··· Available data
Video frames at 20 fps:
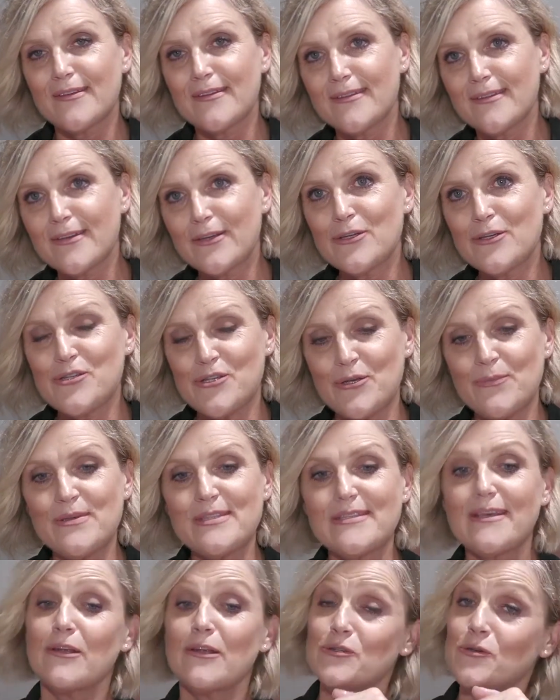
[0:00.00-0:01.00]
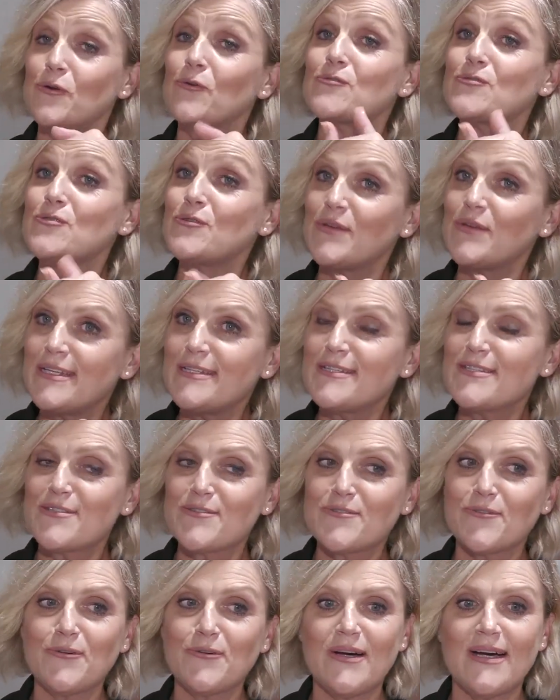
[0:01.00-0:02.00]
consumers that I talk to in
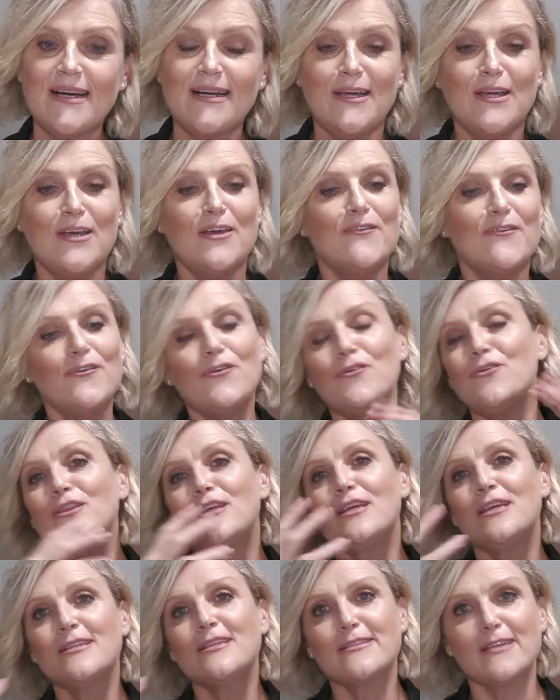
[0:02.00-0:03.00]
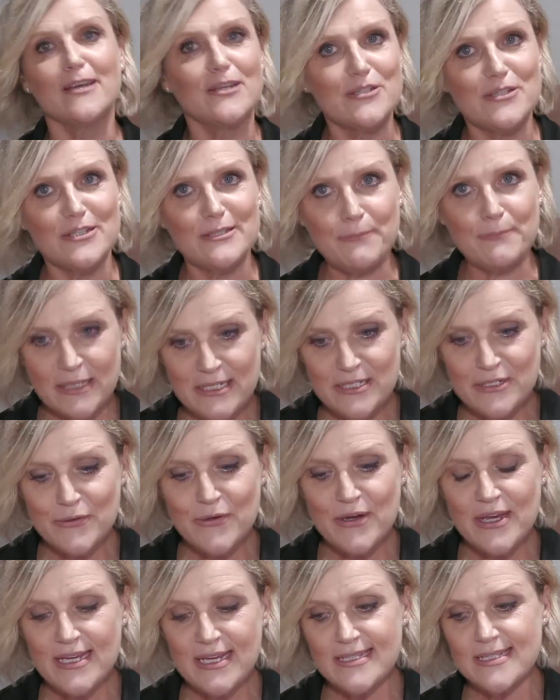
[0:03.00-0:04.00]
store view things such as
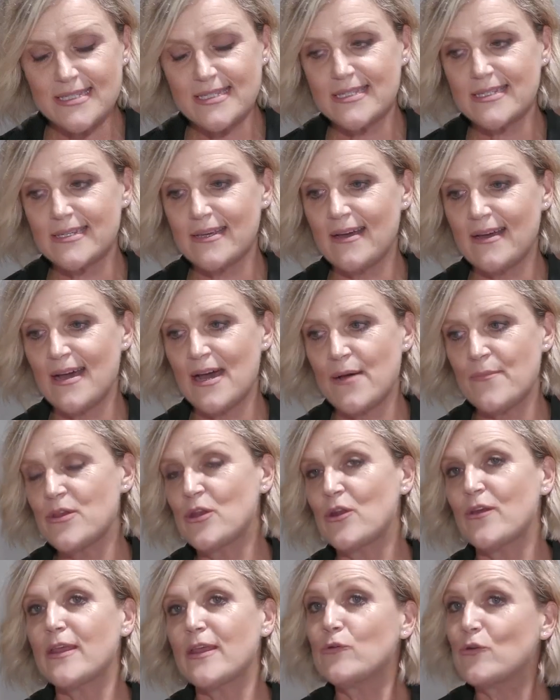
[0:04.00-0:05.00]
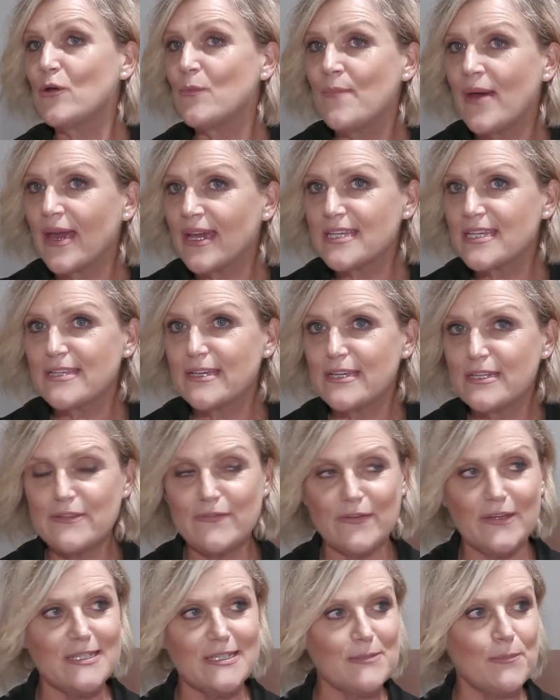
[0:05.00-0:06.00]
Pinterest. They look at magazines
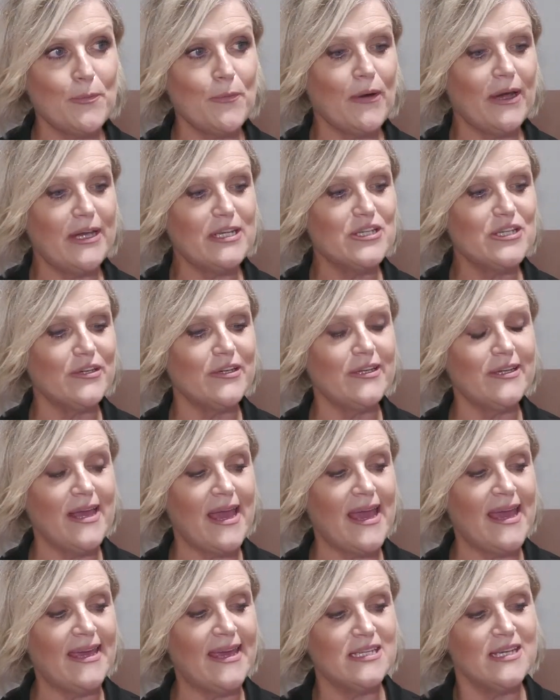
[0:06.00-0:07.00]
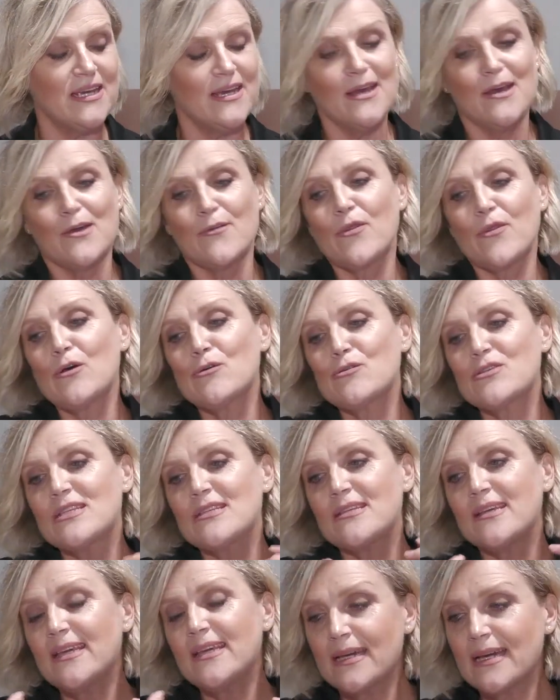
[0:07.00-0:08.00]
for inspiration and they'll
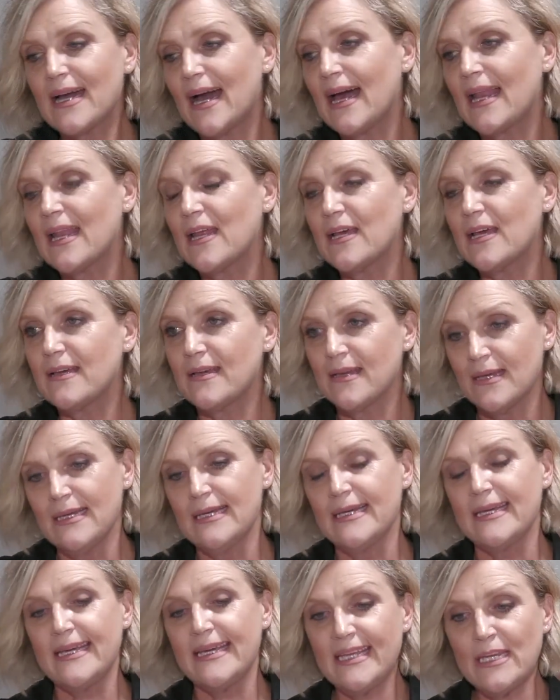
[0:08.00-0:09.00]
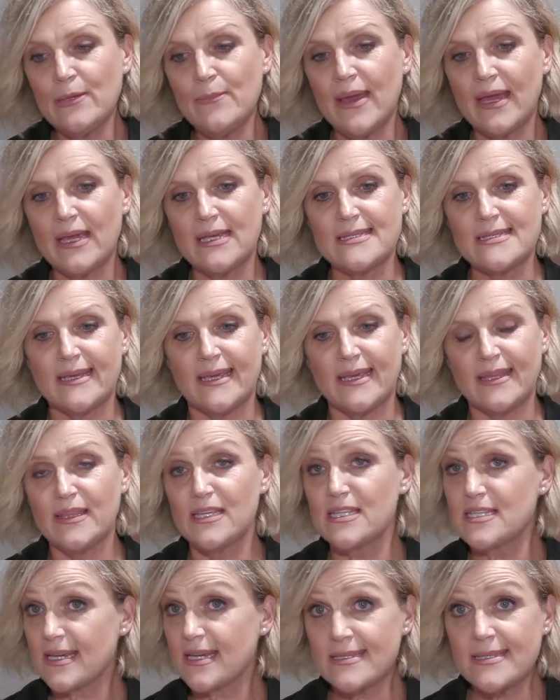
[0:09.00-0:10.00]
see a colour in a magazine
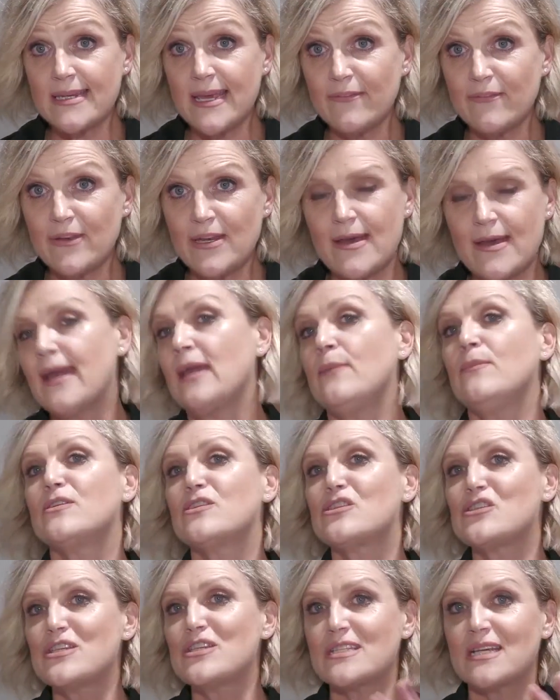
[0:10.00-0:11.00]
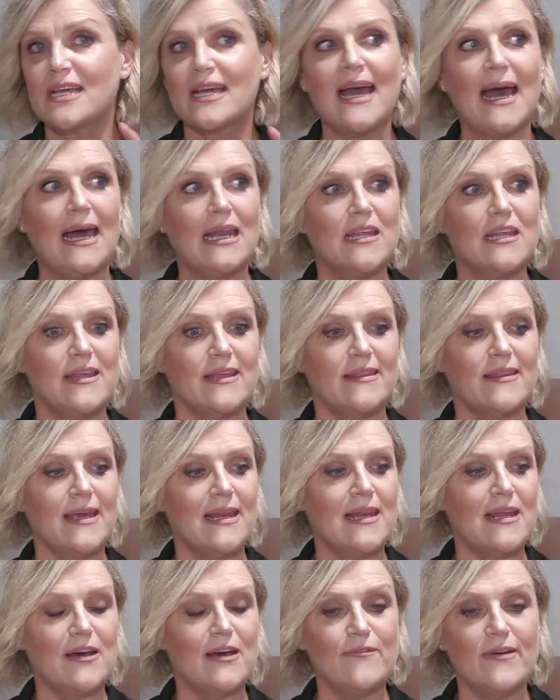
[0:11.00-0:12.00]
that doesn't have a name. It's just a colour that they
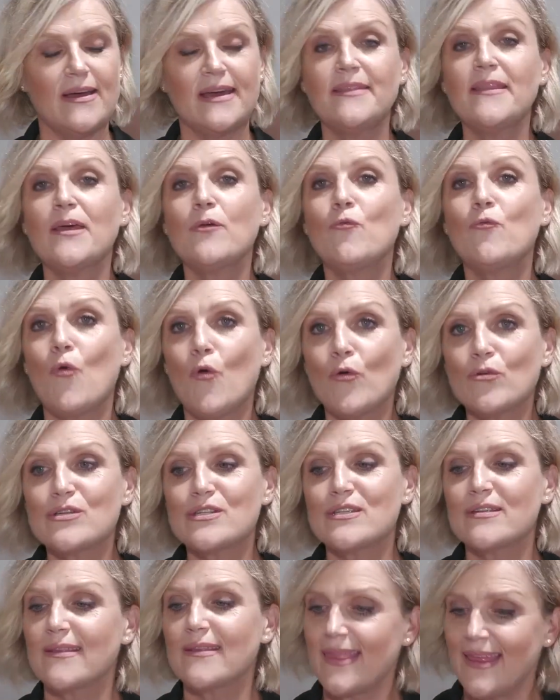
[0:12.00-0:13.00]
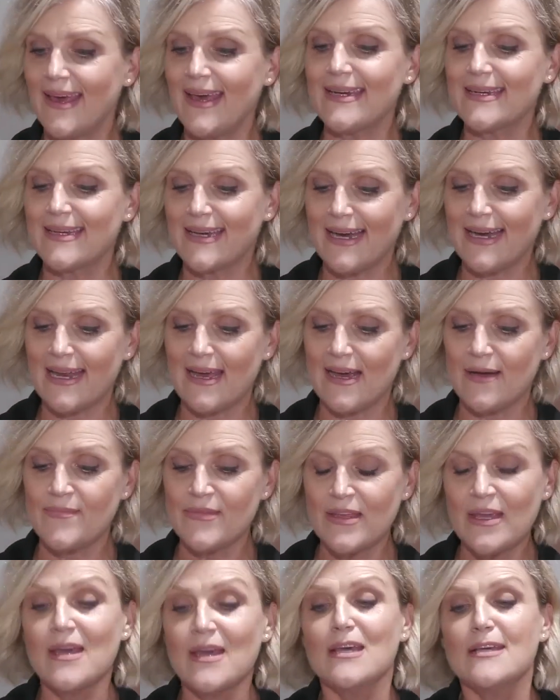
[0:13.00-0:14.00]
love and they want that colour.
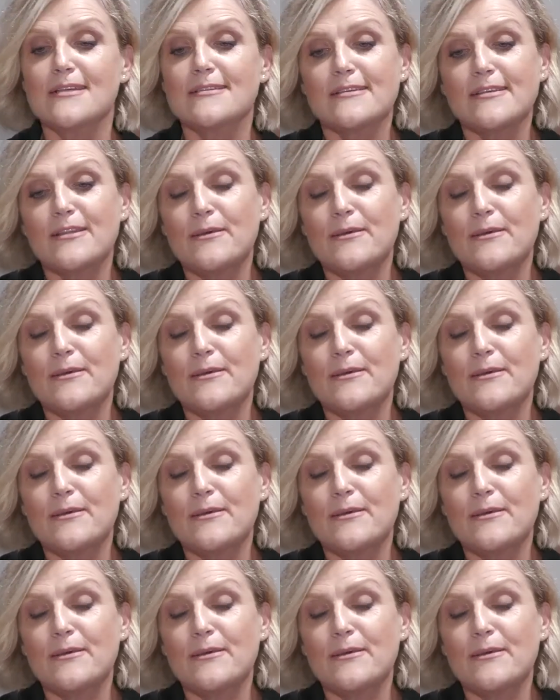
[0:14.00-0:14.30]
So the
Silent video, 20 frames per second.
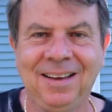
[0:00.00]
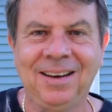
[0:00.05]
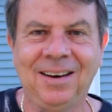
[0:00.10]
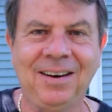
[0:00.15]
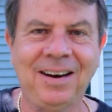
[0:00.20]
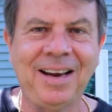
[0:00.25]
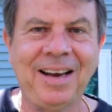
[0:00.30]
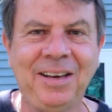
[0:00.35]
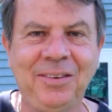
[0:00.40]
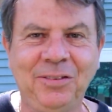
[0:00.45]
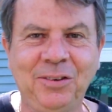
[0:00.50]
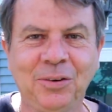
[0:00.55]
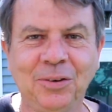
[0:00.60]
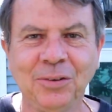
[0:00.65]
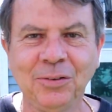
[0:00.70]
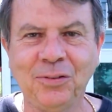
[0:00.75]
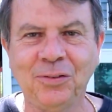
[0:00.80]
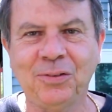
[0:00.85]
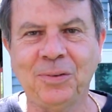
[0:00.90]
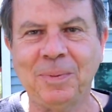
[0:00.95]
All right, so
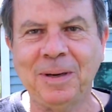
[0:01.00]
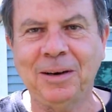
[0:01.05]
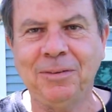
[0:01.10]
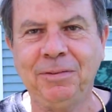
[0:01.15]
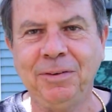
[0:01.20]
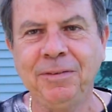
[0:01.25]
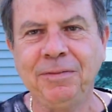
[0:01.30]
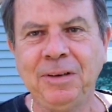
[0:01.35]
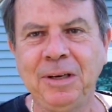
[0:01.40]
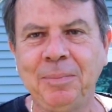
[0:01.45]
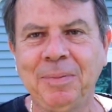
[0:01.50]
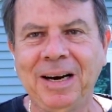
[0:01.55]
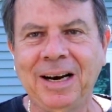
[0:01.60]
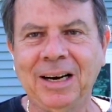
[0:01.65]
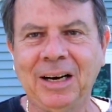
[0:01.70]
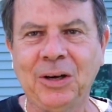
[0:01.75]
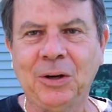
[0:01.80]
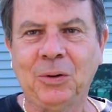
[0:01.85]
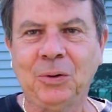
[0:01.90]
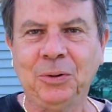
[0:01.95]
this is about 50
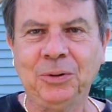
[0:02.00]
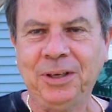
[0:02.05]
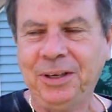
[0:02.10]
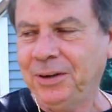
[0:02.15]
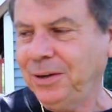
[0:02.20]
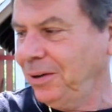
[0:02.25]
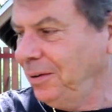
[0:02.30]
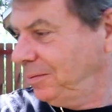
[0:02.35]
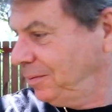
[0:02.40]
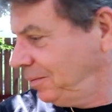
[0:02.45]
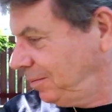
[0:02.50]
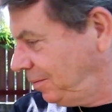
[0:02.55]
baht of gold here.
······
What this task involves: Please repeat every record above exactly, leaving the pictures out.

Response for this exercise:
Video frames at 20 fps:
[0:00.00-0:01.00]
[0:01.00-0:02.00]
consumers that I talk to in
[0:02.00-0:03.00]
[0:03.00-0:04.00]
store view things such as
[0:04.00-0:05.00]
[0:05.00-0:06.00]
Pinterest. They look at magazines
[0:06.00-0:07.00]
[0:07.00-0:08.00]
for inspiration and they'll
[0:08.00-0:09.00]
[0:09.00-0:10.00]
see a colour in a magazine
[0:10.00-0:11.00]
[0:11.00-0:12.00]
that doesn't have a name. It's just a colour that they
[0:12.00-0:13.00]
[0:13.00-0:14.00]
love and they want that colour.
[0:14.00-0:14.30]
So the
Silent video, 20 frames per second.
[0:00.00]
[0:00.05]
[0:00.10]
[0:00.15]
[0:00.20]
[0:00.25]
[0:00.30]
[0:00.35]
[0:00.40]
[0:00.45]
[0:00.50]
[0:00.55]
[0:00.60]
[0:00.65]
[0:00.70]
[0:00.75]
[0:00.80]
[0:00.85]
[0:00.90]
[0:00.95]
All right, so
[0:01.00]
[0:01.05]
[0:01.10]
[0:01.15]
[0:01.20]
[0:01.25]
[0:01.30]
[0:01.35]
[0:01.40]
[0:01.45]
[0:01.50]
[0:01.55]
[0:01.60]
[0:01.65]
[0:01.70]
[0:01.75]
[0:01.80]
[0:01.85]
[0:01.90]
[0:01.95]
this is about 50
[0:02.00]
[0:02.05]
[0:02.10]
[0:02.15]
[0:02.20]
[0:02.25]
[0:02.30]
[0:02.35]
[0:02.40]
[0:02.45]
[0:02.50]
[0:02.55]
baht of gold here.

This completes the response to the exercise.